# Tillamook smoke!



## dirtsailor2003 (Jan 9, 2015)

Just loaded up the GOSM with Tillamook pepper jack, Tillamook extra sharp cheddar and Tillamook white cheddar. Loaded the 12" AMNTS with Apple pellets. Will smoke for 4 hours. It's about 32 outside and freezing fog. I'll Post a photo or two when it's all done.


----------



## crazymoon (Jan 10, 2015)

DS,Gotta love that cheese ! I hate waiting for it to mellow!


----------



## dirtsailor2003 (Jan 10, 2015)

CrazyMoon said:


> DS,Gotta love that cheese ! I hate waiting for it to mellow!:icon_biggrin:



What's this wait everyone speaks of? We never let the stockpile of smoked cheese get that low! No waiting here!


----------



## driedstick (Jan 21, 2015)

Where are the pics you promised ???

DS


----------



## gary s (Jan 21, 2015)

Pics  ?????

Gary


----------



## dirtsailor2003 (Jan 21, 2015)

Come on guys don't get me in trouble with The Mule!!!!


----------



## dirtsailor2003 (Jan 21, 2015)

I've been busy keeping track of things like this







Making sure that this isn't getting out of control







Making sure to stay hydrated







Let's not forget about the sausages!







Anyhow here's the CHEESUS!!! 







Now time for some R&R!










Smoke away!!!


----------



## gary s (Jan 21, 2015)

Pretty cool 

Gary


----------



## driedstick (Jan 21, 2015)

Excuses, excuses lol


----------



## WaterinHoleBrew (Jan 21, 2015)

I love Tillamook, they have good everything.... Cheese, yogurt, ice cream, etc.....  I gotta smoke some cheese.... Thumbs Up


----------



## mneeley490 (Jan 21, 2015)

Yep. My mother grew up in Tillamook. I spent a lot of time there with my grandparents. I must have been almost ten, when I found out you could put something other than a slice of cheese on a piece of apple pie. Now my grandparents are gone, but my folks moved back there in retirement. They have breakfast at the Cheese Factory almost every weekend with their friends.

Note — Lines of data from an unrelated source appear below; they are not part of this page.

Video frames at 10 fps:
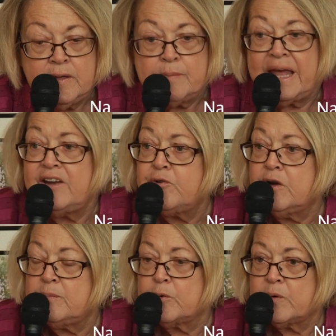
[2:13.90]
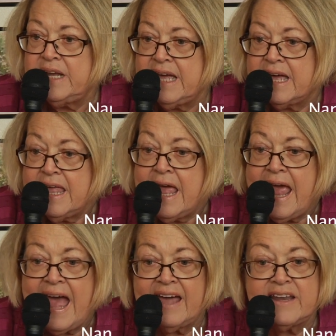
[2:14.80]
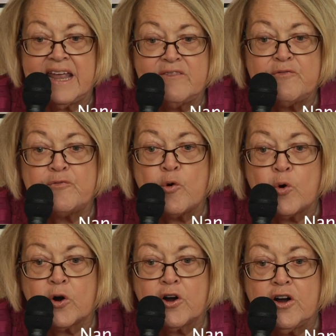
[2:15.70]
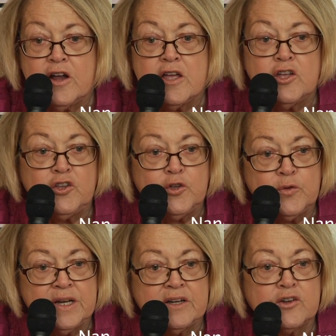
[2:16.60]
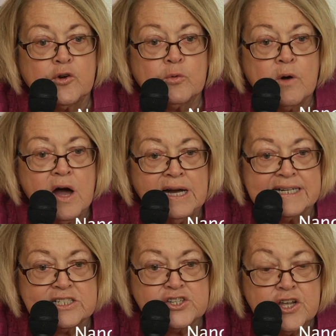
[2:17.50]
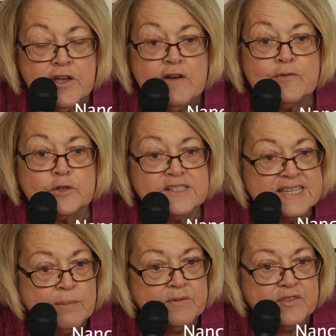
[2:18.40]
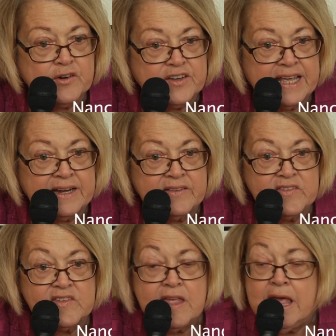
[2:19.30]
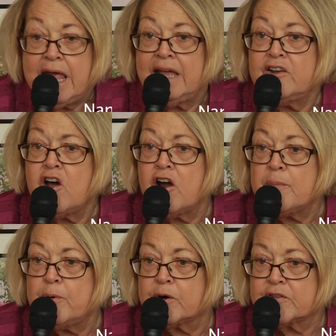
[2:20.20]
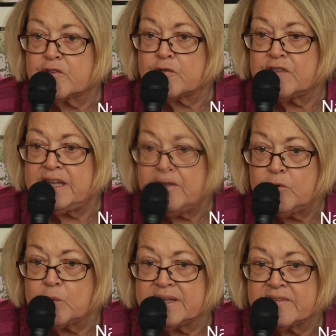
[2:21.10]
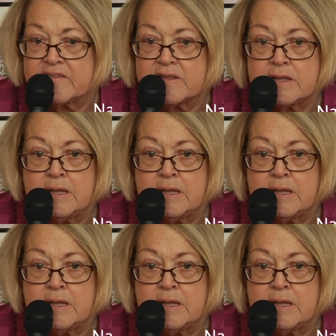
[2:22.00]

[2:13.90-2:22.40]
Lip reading: Pedro and Maria had a 4-unit garage for some of their tenants and carports for the other ones.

Speaking of which, back when I was a kid, you could tour the factory, walking around inside, past the long troughs of curd and whey and watch the cheesemakers at every stage of cheese making. And they only made one kind of cheese.

Now, they have everyone behind big glass enclosures and you can't see anything close up or smell the raw cheese. Hygiene, I guess. But they have a tasting area, gift shop, ice cream shop, and small restaurant. They even sometimes have for sale some "experimental" cheese that you can't find in stores. Personally, I like their 3-year old Anniversary Cheddar. It's got a nice, sharp tang to it.

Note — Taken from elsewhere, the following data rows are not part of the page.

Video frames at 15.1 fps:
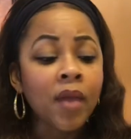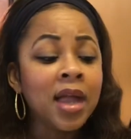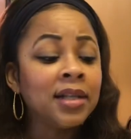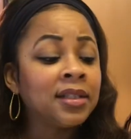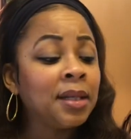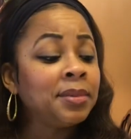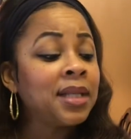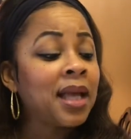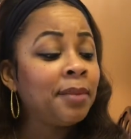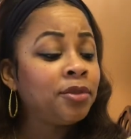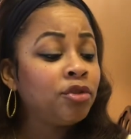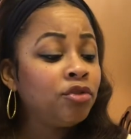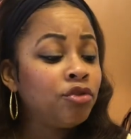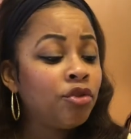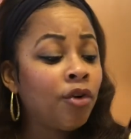And sometimes
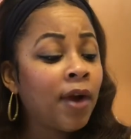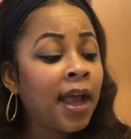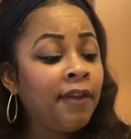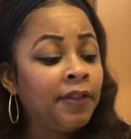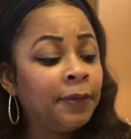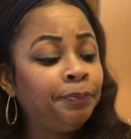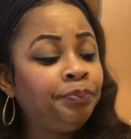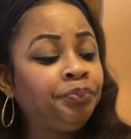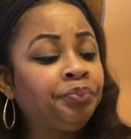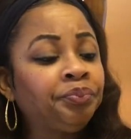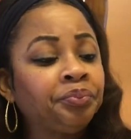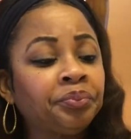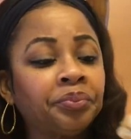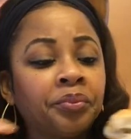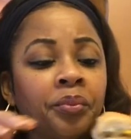you do crave it.
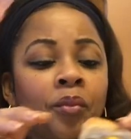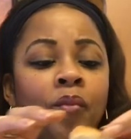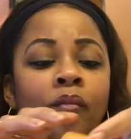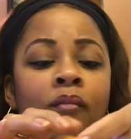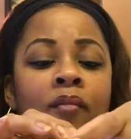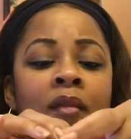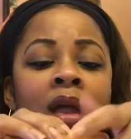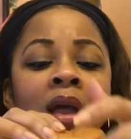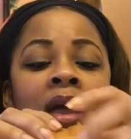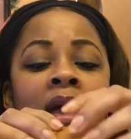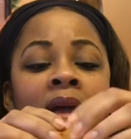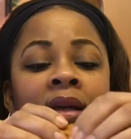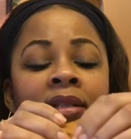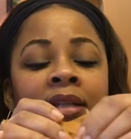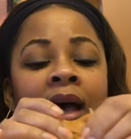
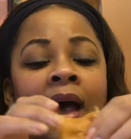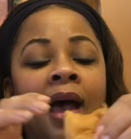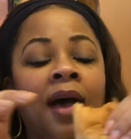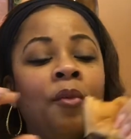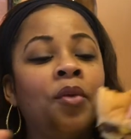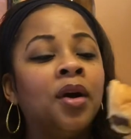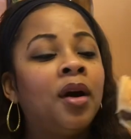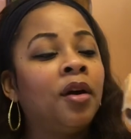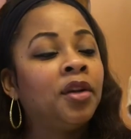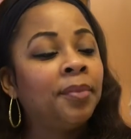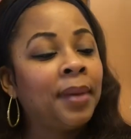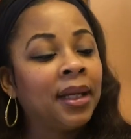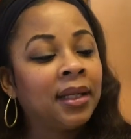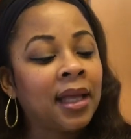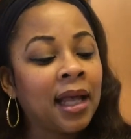Because I will go to
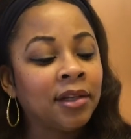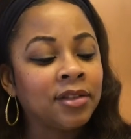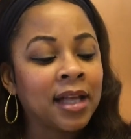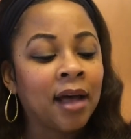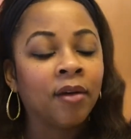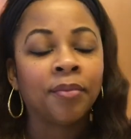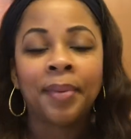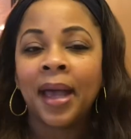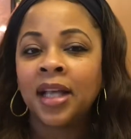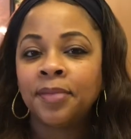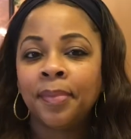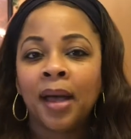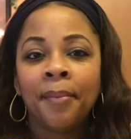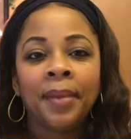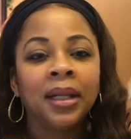McDonald's. I'll
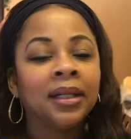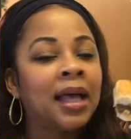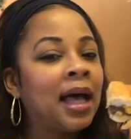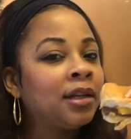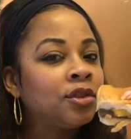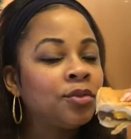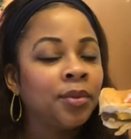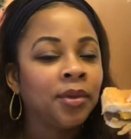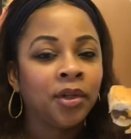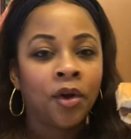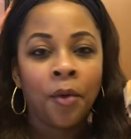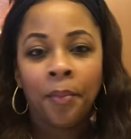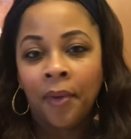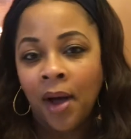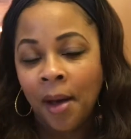pass by McDonald's with
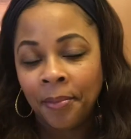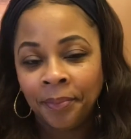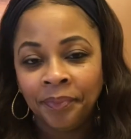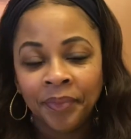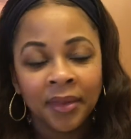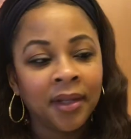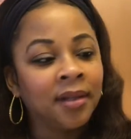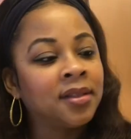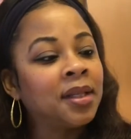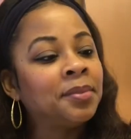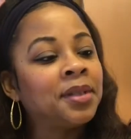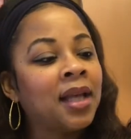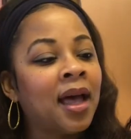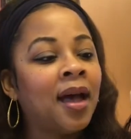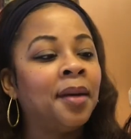no problem. And then
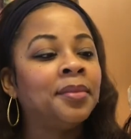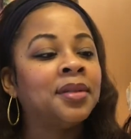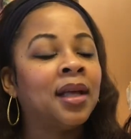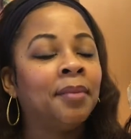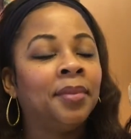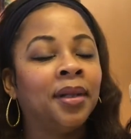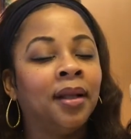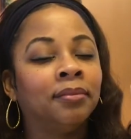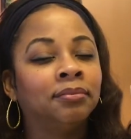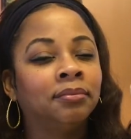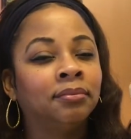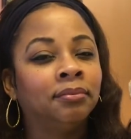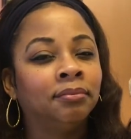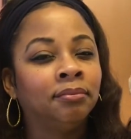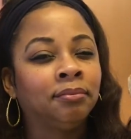sometimes I'll be like,
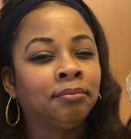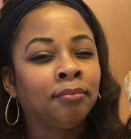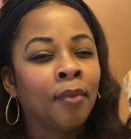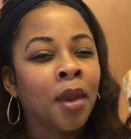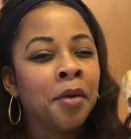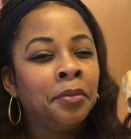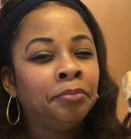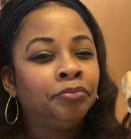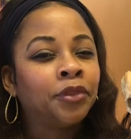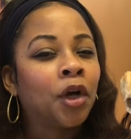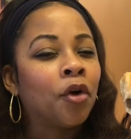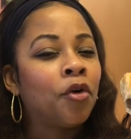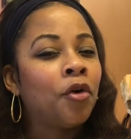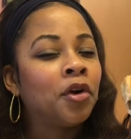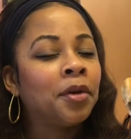
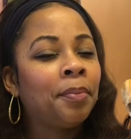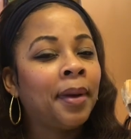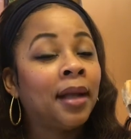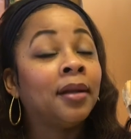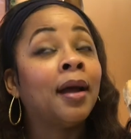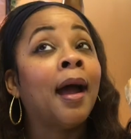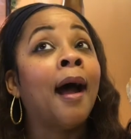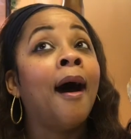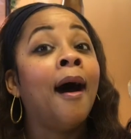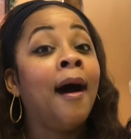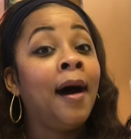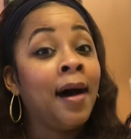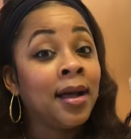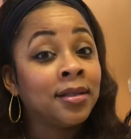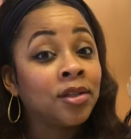a
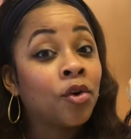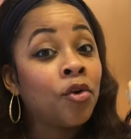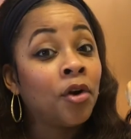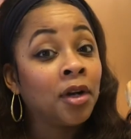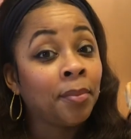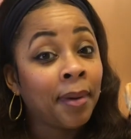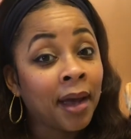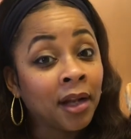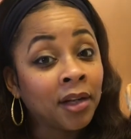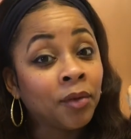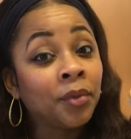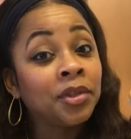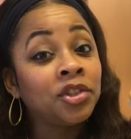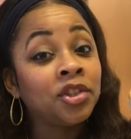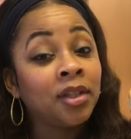hot quarter pounder
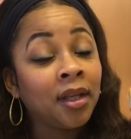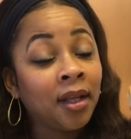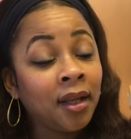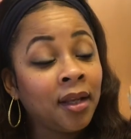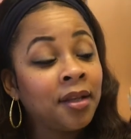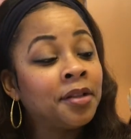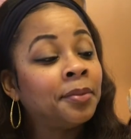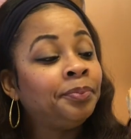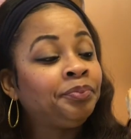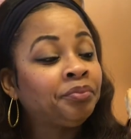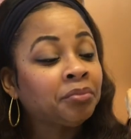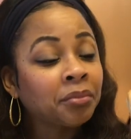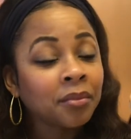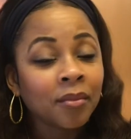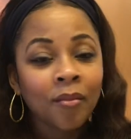with cheese.
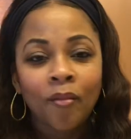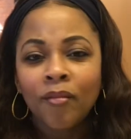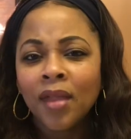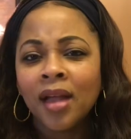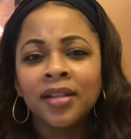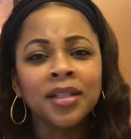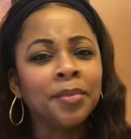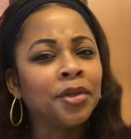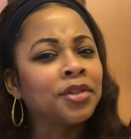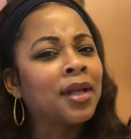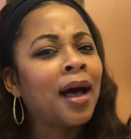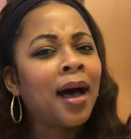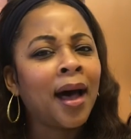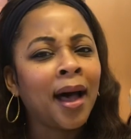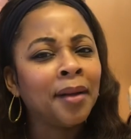And some of those
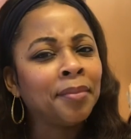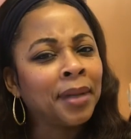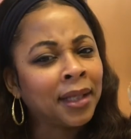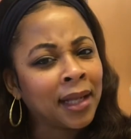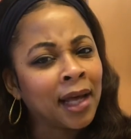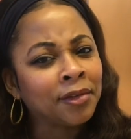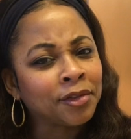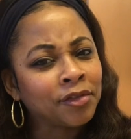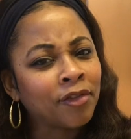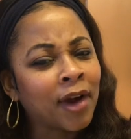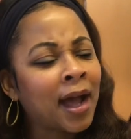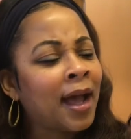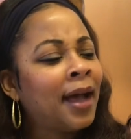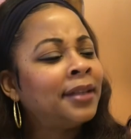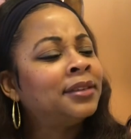hot McDonald's
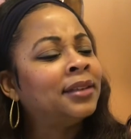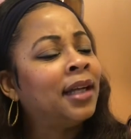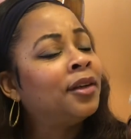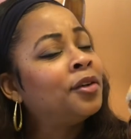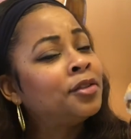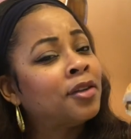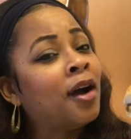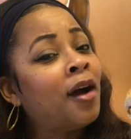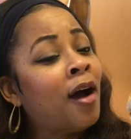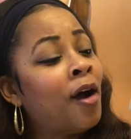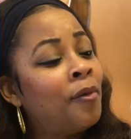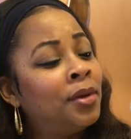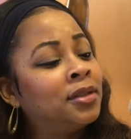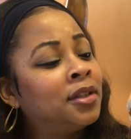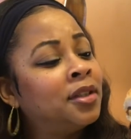fries. Now, those are
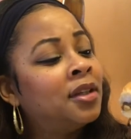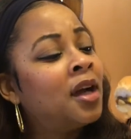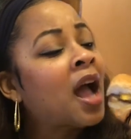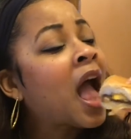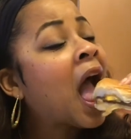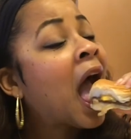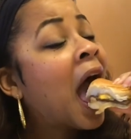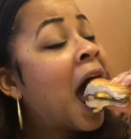always good.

Definitely worth a stop if you're traveling the coastal highway.

http://www.tillamook.com/cheese-factory/index.html


----------



## dirtsailor2003 (Jan 22, 2015)

Yep the Factory used to be a good tour, not anymore. Its still a good place to stop and get some cheese! One of my favorites to get is a bag of cheddar cheese curd. Tasty Golden Nuggets of cheddar!


----------



## themule69 (Jan 22, 2015)

dirtsailor2003 said:


> Come on guys don't get me in trouble with The Mule!!!!


----------



## gary s (Jan 22, 2015)

About 2 -3 years ago they started selling it here in East Texas   Good stuff

Gary


----------



## jirodriguez (Jan 22, 2015)

Nice little cook shack you got going there! lol

Love me some good Tillamook cheese - their aged white cheddar is my favorite.


----------



## dirtsailor2003 (Jan 22, 2015)

JIRodriguez said:


> Nice little cook shack you got going there! lol
> 
> Love me some good Tillamook cheese - their aged white cheddar is my favorite.

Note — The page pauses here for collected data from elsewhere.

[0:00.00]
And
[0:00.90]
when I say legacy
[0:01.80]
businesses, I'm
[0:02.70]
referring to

I wish that was my cook shack! 

I really like the aged white cheddar too. In fact one of the bricks I smoked was just that. So good smoked!


----------



## red dog (Jan 22, 2015)

Love their sharp white cheddar. Smokes up very nice.


----------



## disco (Jan 27, 2015)

Great that you have access to that quality of cheese. Very nice!

Disco


----------



## humdinger (Jan 27, 2015)

Just did some tillamook sharp cheddar on new years eve. Should be ready in time for the super bowl!


----------